— YOUR OBJECTIVE —
Please output only the lines that begin at the line with "[00:00:01.67 to 00:00:02.00]" and run through the end of the entries below, exactly as written. Drop all pictures.

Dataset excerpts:

--------

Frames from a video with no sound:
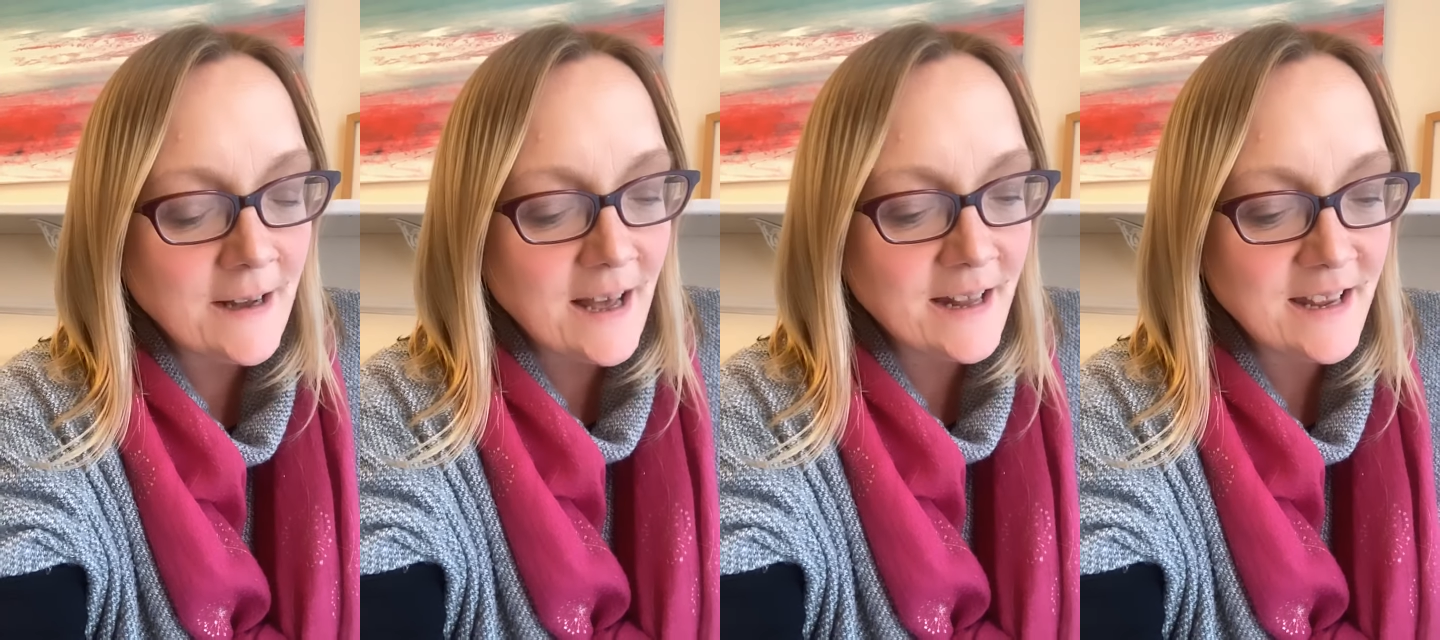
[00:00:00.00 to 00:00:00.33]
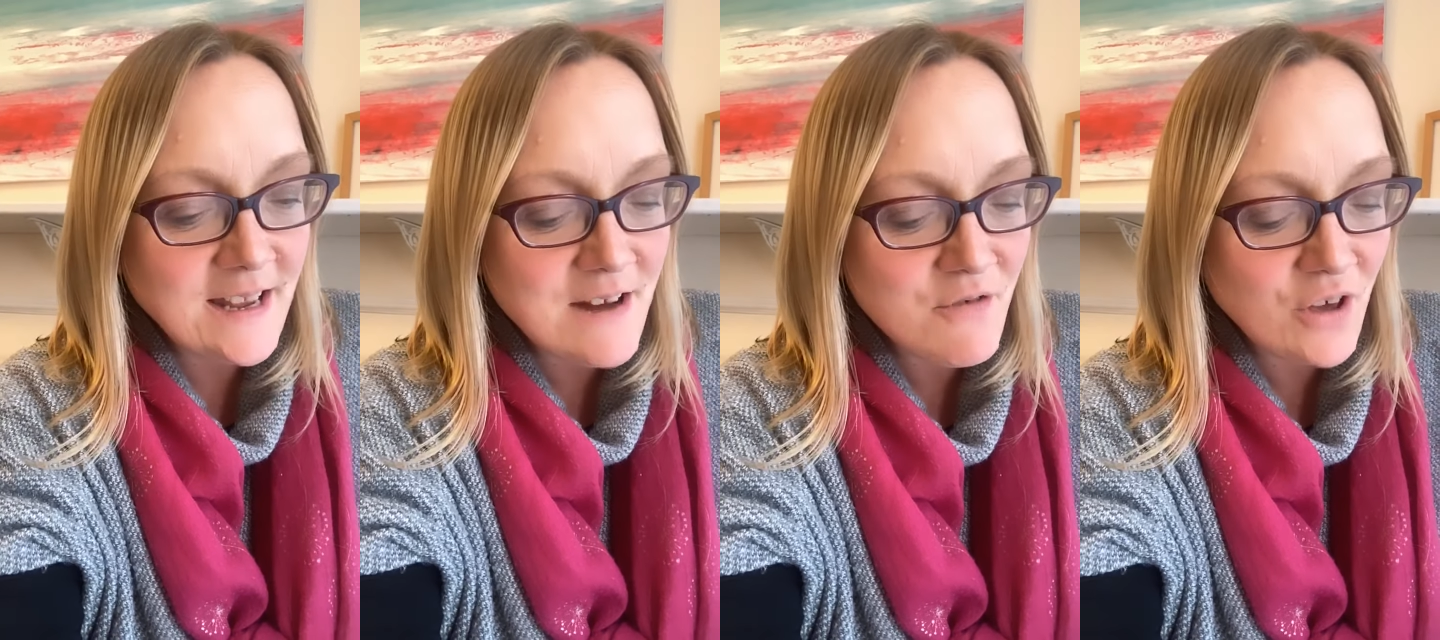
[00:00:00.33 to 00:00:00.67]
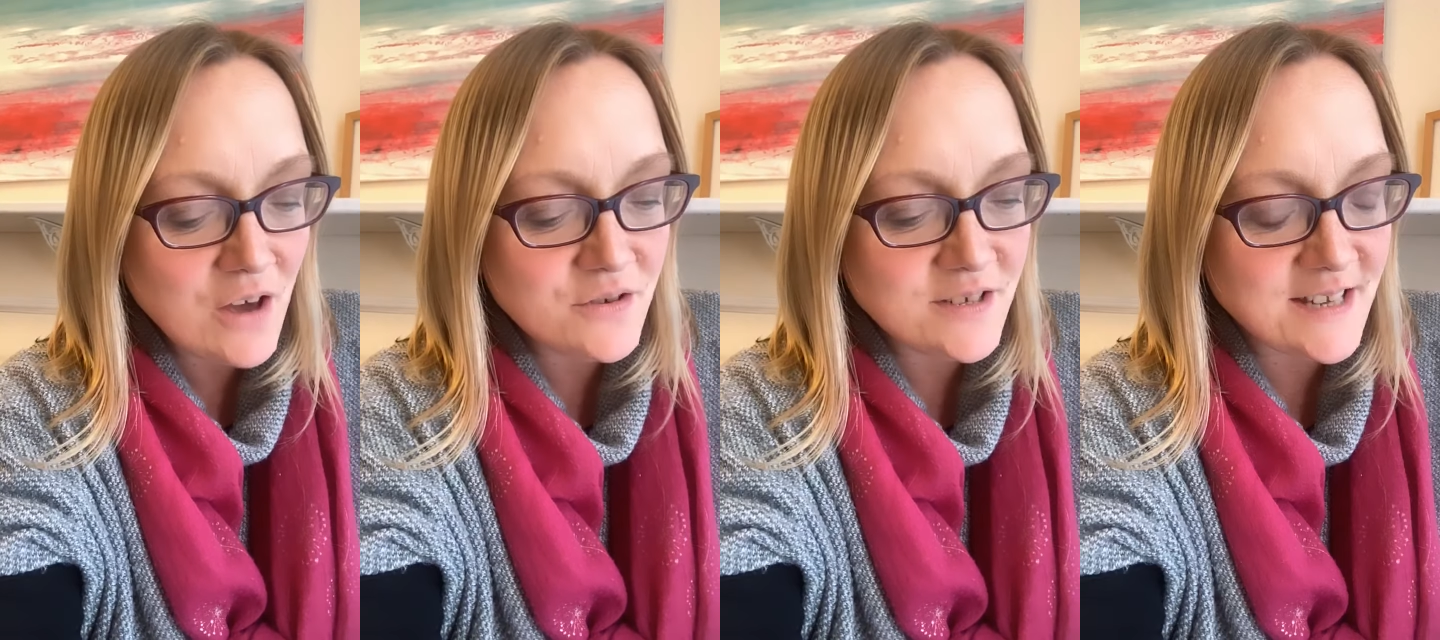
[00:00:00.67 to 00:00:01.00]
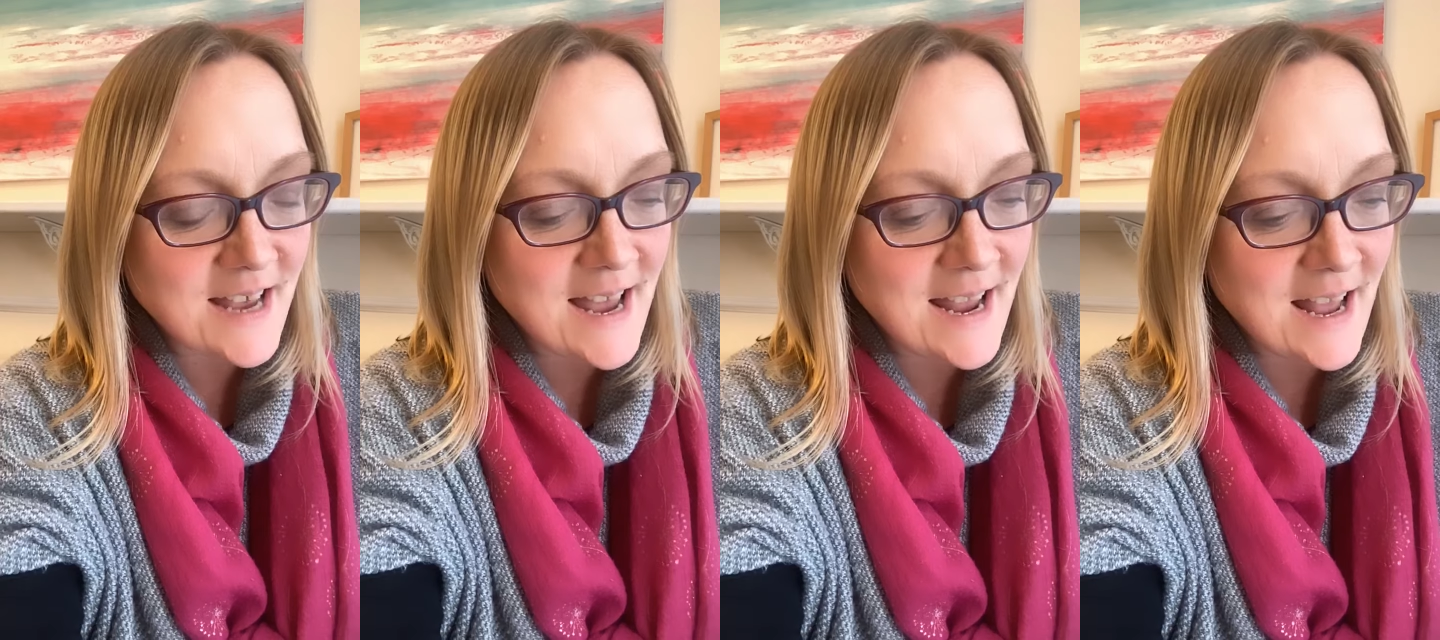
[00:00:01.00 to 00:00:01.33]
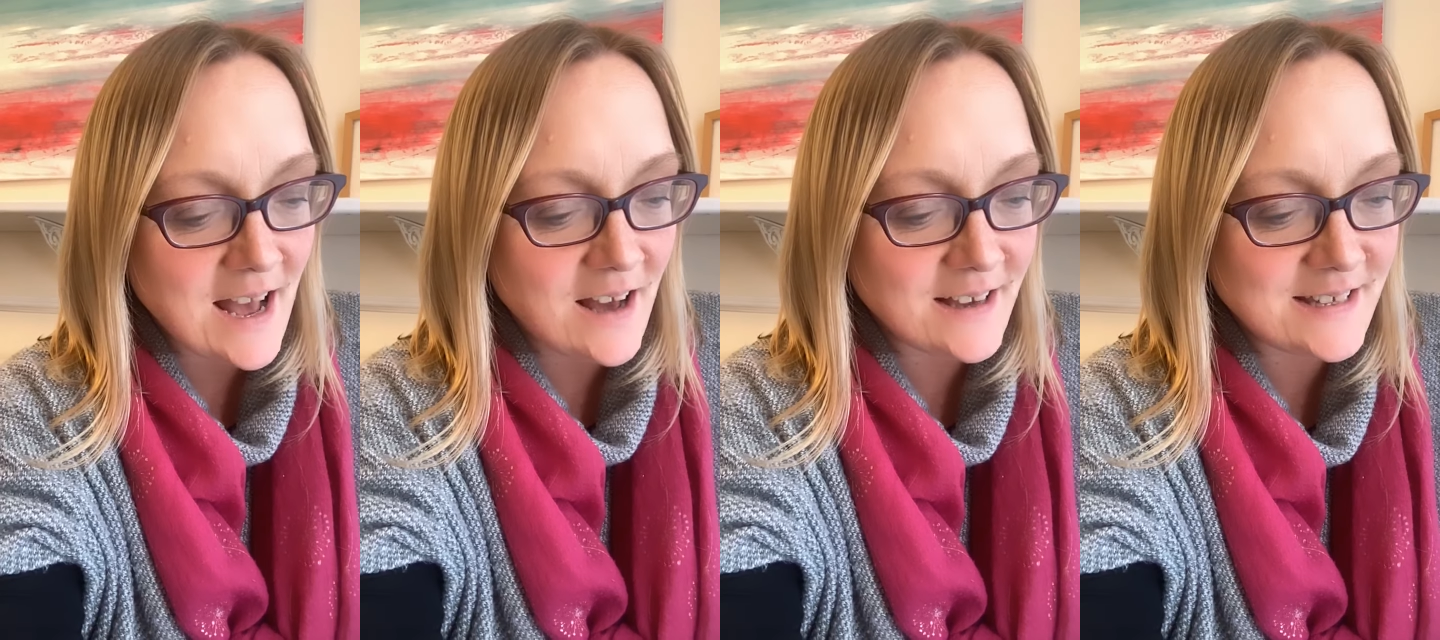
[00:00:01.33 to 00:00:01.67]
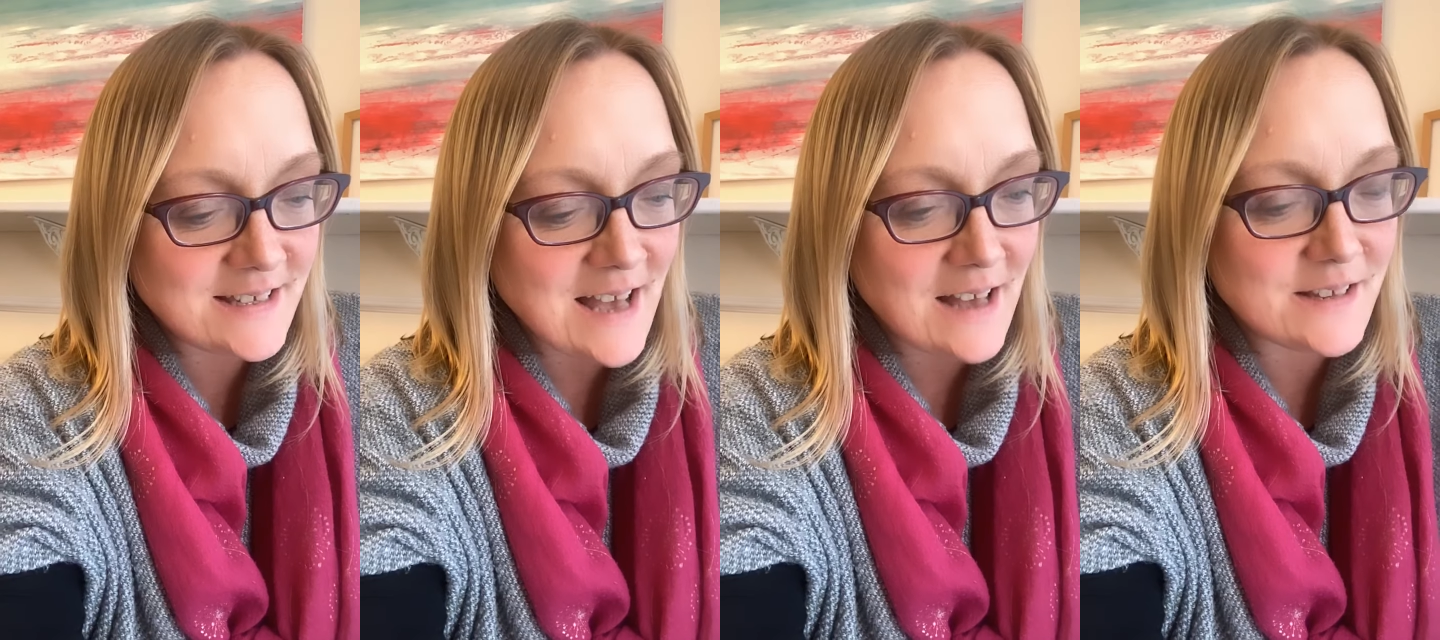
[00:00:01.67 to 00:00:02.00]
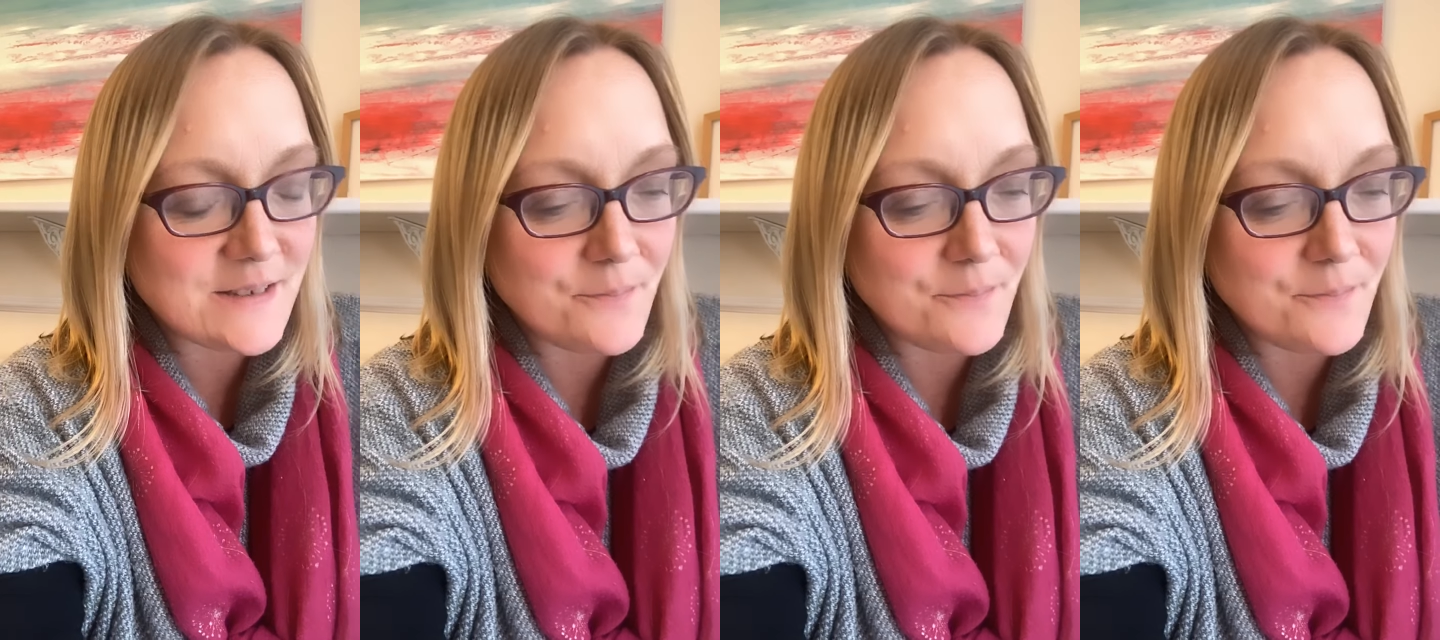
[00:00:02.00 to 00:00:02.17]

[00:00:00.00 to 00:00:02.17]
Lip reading: And a year ago today, I sat...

--------

— EXERCISE RESPONSE —
[00:00:01.67 to 00:00:02.00]
[00:00:02.00 to 00:00:02.17]

[00:00:00.00 to 00:00:02.17]
Lip reading: And a year ago today, I sat...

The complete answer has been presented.